Dataset entries:
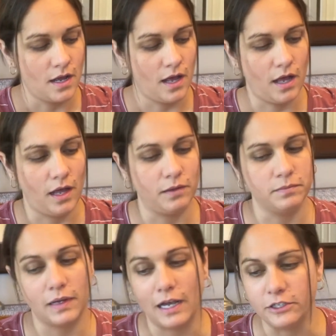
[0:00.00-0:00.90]

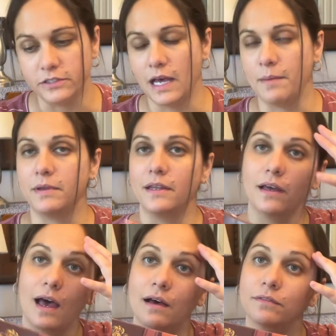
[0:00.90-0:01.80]
I just happen to
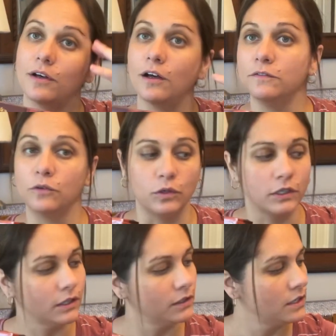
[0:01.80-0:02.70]
have all
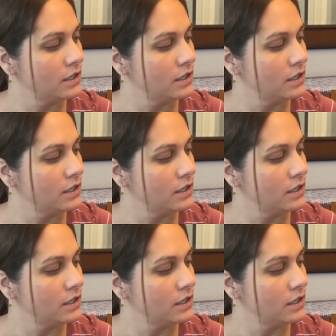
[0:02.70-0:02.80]
four.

ABOUT THIS TASK:
Set down all of the entries exactly as they appear, but keep the images out.

RESULT BELOW:
[0:00.00-0:00.90]

[0:00.90-0:01.80]
I just happen to
[0:01.80-0:02.70]
have all
[0:02.70-0:02.80]
four.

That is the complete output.